As Christians, and in particular as those who’ve committed ourselves to follow Jesus, our primary symbol is a cross, and our primary call is to cross-bearing. And this is self-sacrificial work, because we bear a cross not for ourselves, but for others, for the love and well being of others. In the midst of a world and culture obsessed with power and wealth and privilege, ours is a call to let go of things for the sake of Christ, following Christ. And this is particularly tough for those of us who in this world have much power, wealth, and privilege.

Maybe what Jesus means about losing life to find it has to do not with dying a physical death as much as letting go of our living selves, of crucifying, or as my friend Bret Widman says it, being discipled out of our power, wealth, and privilege so that we can focus instead on helping others, loving others, serving others — and in these things working toward a just and right world.

I’m thinking about this a lot — that maybe denying myself, taking up my cross, and following Christ is not meant to be a punishment, not a miserable life — but rather life’s truest joy and meaning after all. That in letting go and losing ourselves there is a free and open space to care deeply and serve the needs of those who are and have suffered.

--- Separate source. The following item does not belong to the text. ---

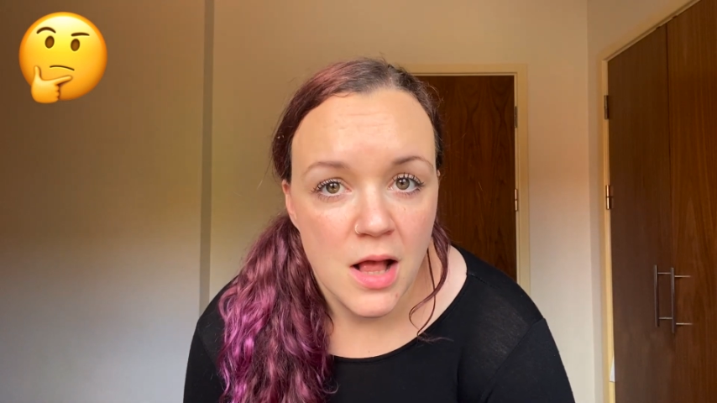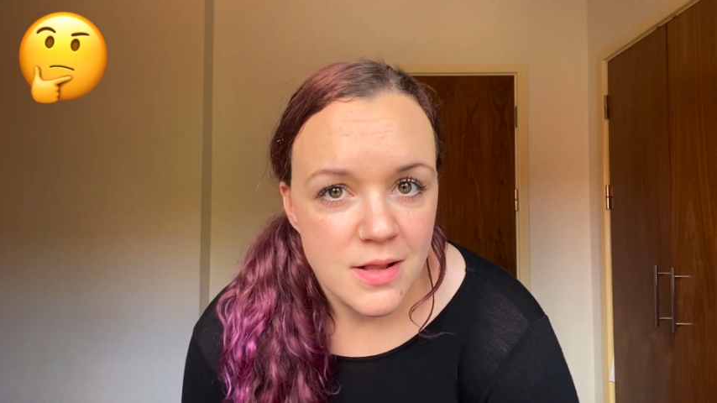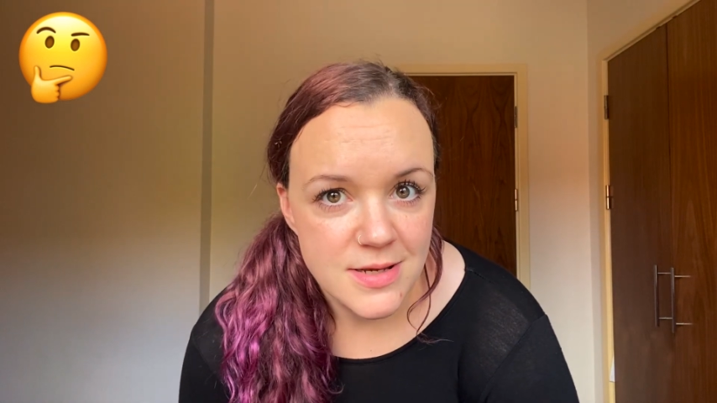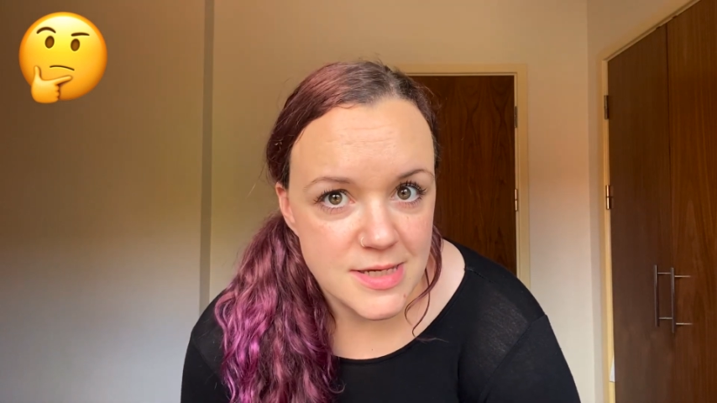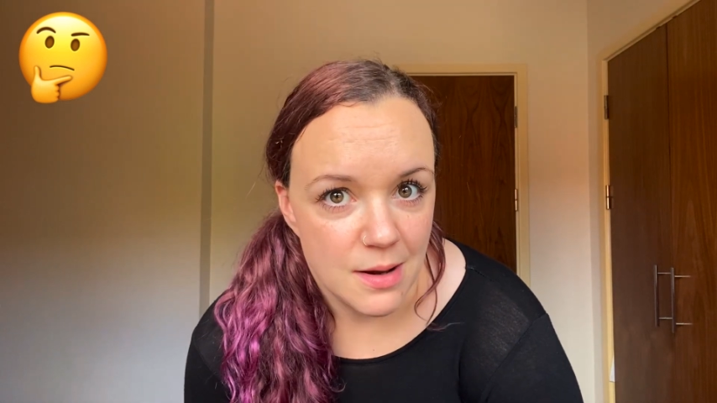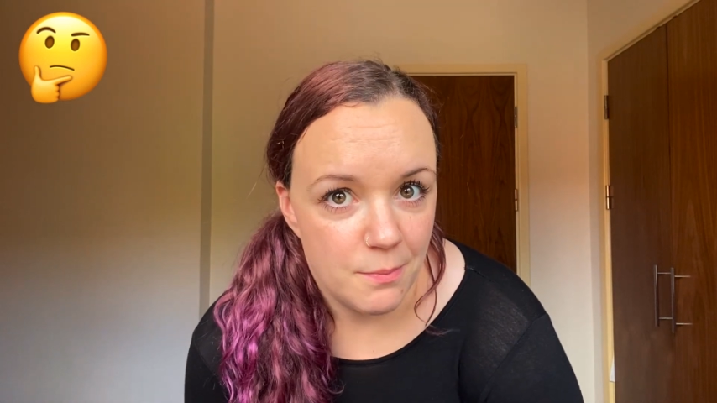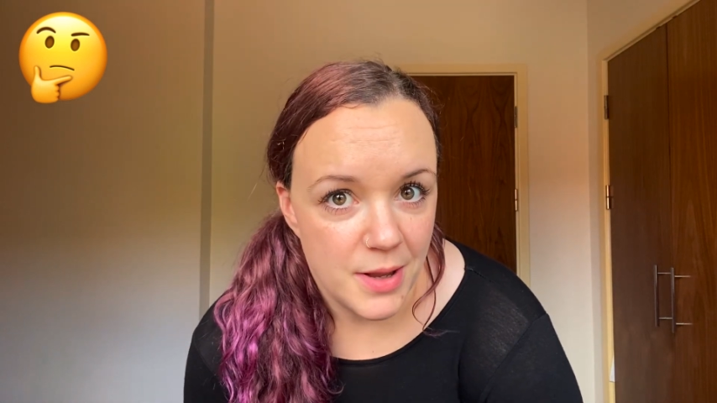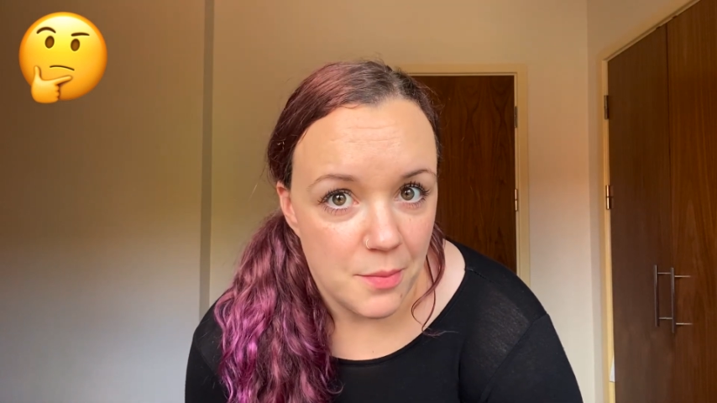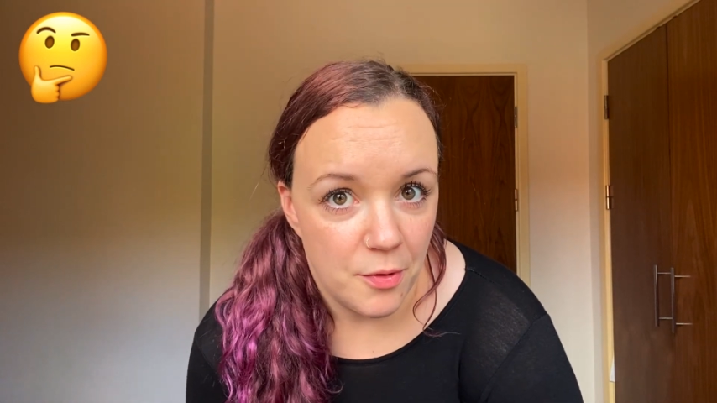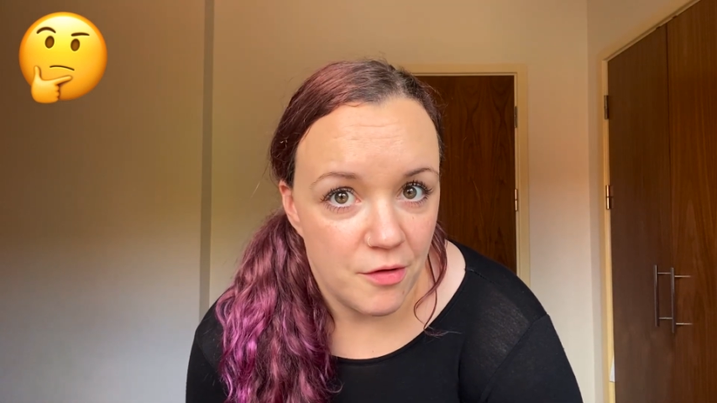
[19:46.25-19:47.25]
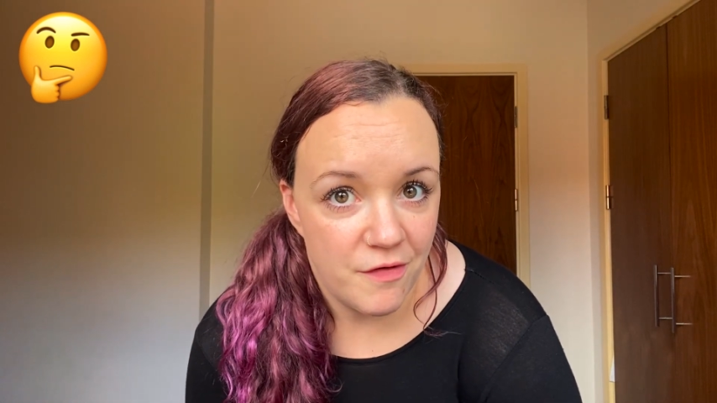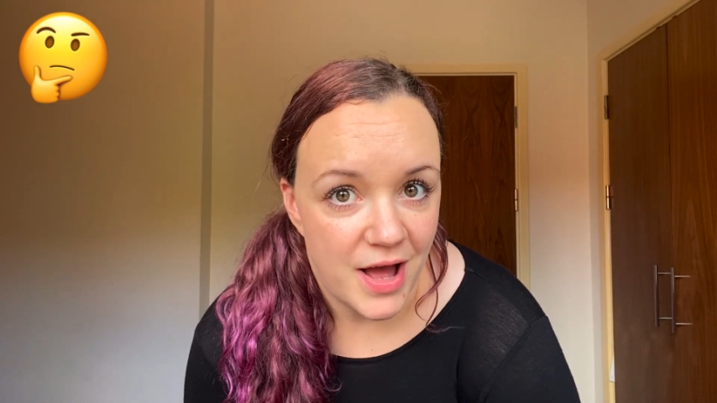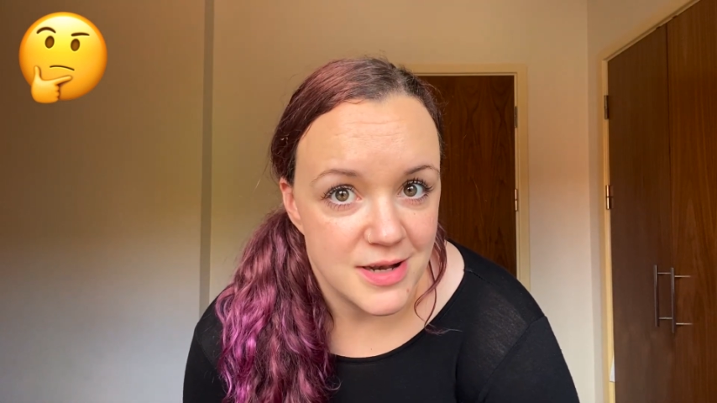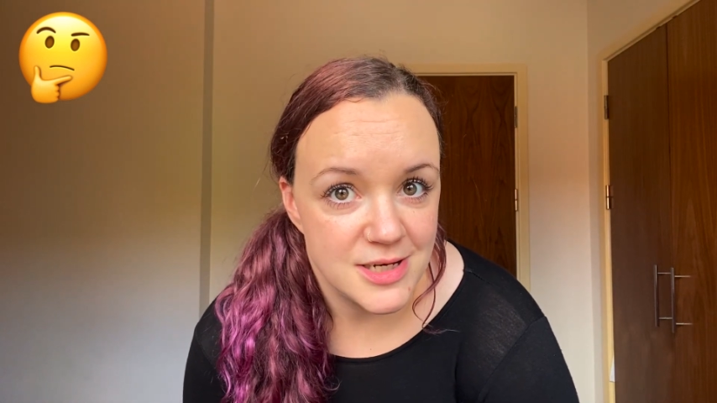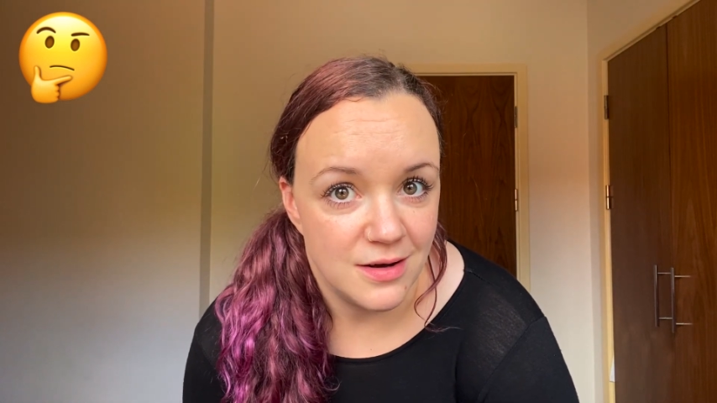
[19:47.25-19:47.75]
Some people have
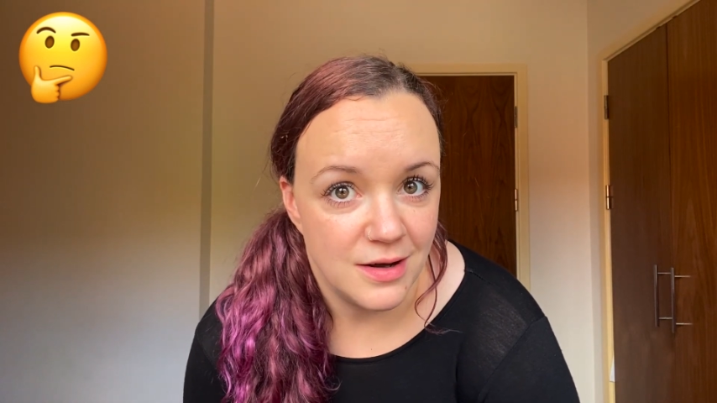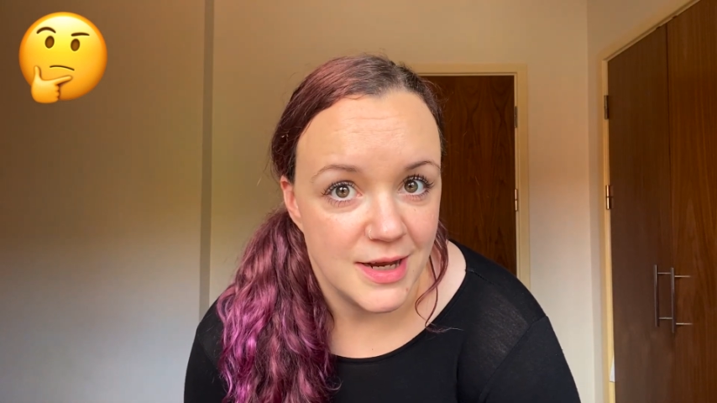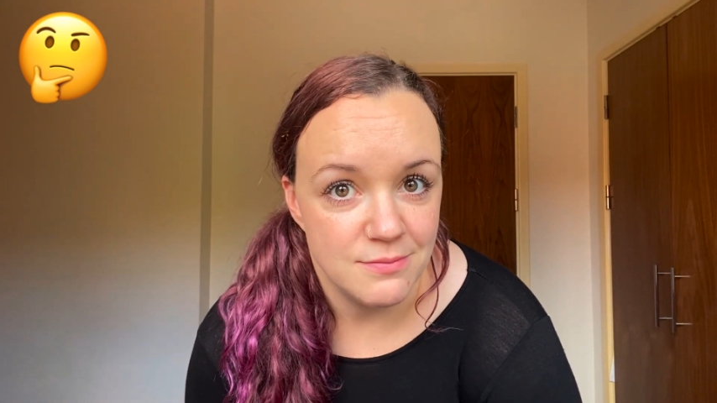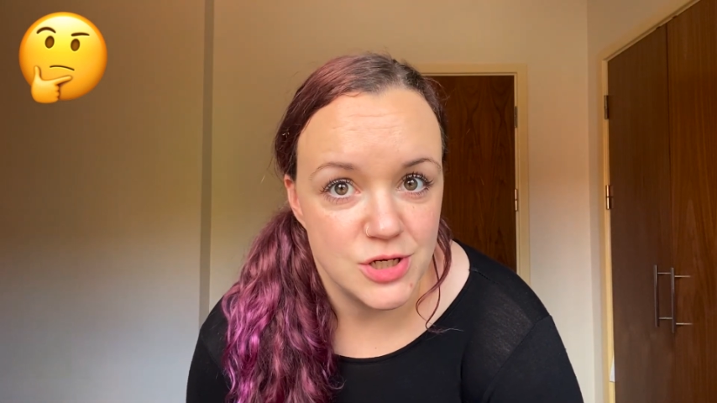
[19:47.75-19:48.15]
had time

There is freedom in losing ourselves in the sorrows of our neighbors. And there is the chance to honestly repent of what has been, without needing to make it about ourselves and become defensive.

As The Message has Paul saying it, “Put yourself aside.” This is the way of our Lord Jesus, and our way into the pain and suffering of our African American sisters and brothers. We choose as those following the cross-bearing way of Jesus to bear their pain, and to lament with them injustices of the centuries. We choose as those following the cross-bearing way of Jesus to acknowledge our part in this unjust system, and to work for it’s change. We choose to offer up our power and privilege to Christ in hopes of helping others get ahead. We choose to love, and with some imagination and hope work together for God’s Kingdom to come, and God’s will to be done on earth.

All this depends on our willingness to let go of ourselves and live a New Life in Christ for the sake of others. As God says through the prophet Amos, “Do you know what I want? I want justice — oceans of it. I want fairness — rivers of it. That’s what I want. That’s ALL I want.” (Amos 5:24, the Message)

May God help us in these our days of life, to let go of ourselves and lean into God’s Holy Work of restoration, of reconciliation.